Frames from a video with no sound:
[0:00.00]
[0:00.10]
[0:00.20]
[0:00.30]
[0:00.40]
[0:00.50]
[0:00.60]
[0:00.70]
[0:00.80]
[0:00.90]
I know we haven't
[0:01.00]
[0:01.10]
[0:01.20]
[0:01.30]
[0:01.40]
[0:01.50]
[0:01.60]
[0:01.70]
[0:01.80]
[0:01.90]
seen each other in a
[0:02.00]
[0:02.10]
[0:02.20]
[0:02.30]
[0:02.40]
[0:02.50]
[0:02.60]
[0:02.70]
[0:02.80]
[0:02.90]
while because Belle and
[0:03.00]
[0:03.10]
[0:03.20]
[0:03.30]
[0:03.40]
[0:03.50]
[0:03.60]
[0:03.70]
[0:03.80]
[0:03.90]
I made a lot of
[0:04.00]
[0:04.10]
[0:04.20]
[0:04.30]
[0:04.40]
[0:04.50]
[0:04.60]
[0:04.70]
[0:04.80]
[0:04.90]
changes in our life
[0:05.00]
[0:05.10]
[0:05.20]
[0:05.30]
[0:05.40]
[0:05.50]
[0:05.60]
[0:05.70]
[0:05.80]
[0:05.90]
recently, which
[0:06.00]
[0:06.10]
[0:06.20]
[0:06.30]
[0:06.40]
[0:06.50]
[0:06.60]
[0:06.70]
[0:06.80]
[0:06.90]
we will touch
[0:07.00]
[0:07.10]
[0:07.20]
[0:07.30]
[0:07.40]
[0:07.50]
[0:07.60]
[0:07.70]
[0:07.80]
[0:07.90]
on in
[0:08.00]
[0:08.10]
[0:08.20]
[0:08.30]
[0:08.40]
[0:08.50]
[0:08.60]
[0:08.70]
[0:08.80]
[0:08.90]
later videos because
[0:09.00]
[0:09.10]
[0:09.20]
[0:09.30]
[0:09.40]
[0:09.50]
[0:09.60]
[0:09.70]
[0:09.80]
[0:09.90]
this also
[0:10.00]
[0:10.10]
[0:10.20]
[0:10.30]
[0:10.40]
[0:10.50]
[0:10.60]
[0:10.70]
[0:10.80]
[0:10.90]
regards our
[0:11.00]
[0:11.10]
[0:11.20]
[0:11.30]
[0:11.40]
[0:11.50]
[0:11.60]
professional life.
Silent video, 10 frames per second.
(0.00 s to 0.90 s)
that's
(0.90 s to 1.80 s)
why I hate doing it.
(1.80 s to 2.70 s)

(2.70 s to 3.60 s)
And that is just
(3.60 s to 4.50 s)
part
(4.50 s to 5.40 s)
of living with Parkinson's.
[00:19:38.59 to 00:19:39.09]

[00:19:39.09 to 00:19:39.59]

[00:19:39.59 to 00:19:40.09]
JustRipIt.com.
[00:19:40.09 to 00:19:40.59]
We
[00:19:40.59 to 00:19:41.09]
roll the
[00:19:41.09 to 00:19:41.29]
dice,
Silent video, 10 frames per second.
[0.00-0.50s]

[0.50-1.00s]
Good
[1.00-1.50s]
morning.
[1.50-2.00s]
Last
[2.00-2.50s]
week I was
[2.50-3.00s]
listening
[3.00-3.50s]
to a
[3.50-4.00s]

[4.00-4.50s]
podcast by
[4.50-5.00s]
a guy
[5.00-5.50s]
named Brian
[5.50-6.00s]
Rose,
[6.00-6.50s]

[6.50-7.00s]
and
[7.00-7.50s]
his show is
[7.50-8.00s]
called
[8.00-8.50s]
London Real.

---+---

■ Task instructions: Reproduce the data above in full. Leave nothing out.

■ Expected answer:
Frames from a video with no sound:
[0:00.00]
[0:00.10]
[0:00.20]
[0:00.30]
[0:00.40]
[0:00.50]
[0:00.60]
[0:00.70]
[0:00.80]
[0:00.90]
I know we haven't
[0:01.00]
[0:01.10]
[0:01.20]
[0:01.30]
[0:01.40]
[0:01.50]
[0:01.60]
[0:01.70]
[0:01.80]
[0:01.90]
seen each other in a
[0:02.00]
[0:02.10]
[0:02.20]
[0:02.30]
[0:02.40]
[0:02.50]
[0:02.60]
[0:02.70]
[0:02.80]
[0:02.90]
while because Belle and
[0:03.00]
[0:03.10]
[0:03.20]
[0:03.30]
[0:03.40]
[0:03.50]
[0:03.60]
[0:03.70]
[0:03.80]
[0:03.90]
I made a lot of
[0:04.00]
[0:04.10]
[0:04.20]
[0:04.30]
[0:04.40]
[0:04.50]
[0:04.60]
[0:04.70]
[0:04.80]
[0:04.90]
changes in our life
[0:05.00]
[0:05.10]
[0:05.20]
[0:05.30]
[0:05.40]
[0:05.50]
[0:05.60]
[0:05.70]
[0:05.80]
[0:05.90]
recently, which
[0:06.00]
[0:06.10]
[0:06.20]
[0:06.30]
[0:06.40]
[0:06.50]
[0:06.60]
[0:06.70]
[0:06.80]
[0:06.90]
we will touch
[0:07.00]
[0:07.10]
[0:07.20]
[0:07.30]
[0:07.40]
[0:07.50]
[0:07.60]
[0:07.70]
[0:07.80]
[0:07.90]
on in
[0:08.00]
[0:08.10]
[0:08.20]
[0:08.30]
[0:08.40]
[0:08.50]
[0:08.60]
[0:08.70]
[0:08.80]
[0:08.90]
later videos because
[0:09.00]
[0:09.10]
[0:09.20]
[0:09.30]
[0:09.40]
[0:09.50]
[0:09.60]
[0:09.70]
[0:09.80]
[0:09.90]
this also
[0:10.00]
[0:10.10]
[0:10.20]
[0:10.30]
[0:10.40]
[0:10.50]
[0:10.60]
[0:10.70]
[0:10.80]
[0:10.90]
regards our
[0:11.00]
[0:11.10]
[0:11.20]
[0:11.30]
[0:11.40]
[0:11.50]
[0:11.60]
professional life.
Silent video, 10 frames per second.
(0.00 s to 0.90 s)
that's
(0.90 s to 1.80 s)
why I hate doing it.
(1.80 s to 2.70 s)

(2.70 s to 3.60 s)
And that is just
(3.60 s to 4.50 s)
part
(4.50 s to 5.40 s)
of living with Parkinson's.
[00:19:38.59 to 00:19:39.09]

[00:19:39.09 to 00:19:39.59]

[00:19:39.59 to 00:19:40.09]
JustRipIt.com.
[00:19:40.09 to 00:19:40.59]
We
[00:19:40.59 to 00:19:41.09]
roll the
[00:19:41.09 to 00:19:41.29]
dice,
Silent video, 10 frames per second.
[0.00-0.50s]

[0.50-1.00s]
Good
[1.00-1.50s]
morning.
[1.50-2.00s]
Last
[2.00-2.50s]
week I was
[2.50-3.00s]
listening
[3.00-3.50s]
to a
[3.50-4.00s]

[4.00-4.50s]
podcast by
[4.50-5.00s]
a guy
[5.00-5.50s]
named Brian
[5.50-6.00s]
Rose,
[6.00-6.50s]

[6.50-7.00s]
and
[7.00-7.50s]
his show is
[7.50-8.00s]
called
[8.00-8.50s]
London Real.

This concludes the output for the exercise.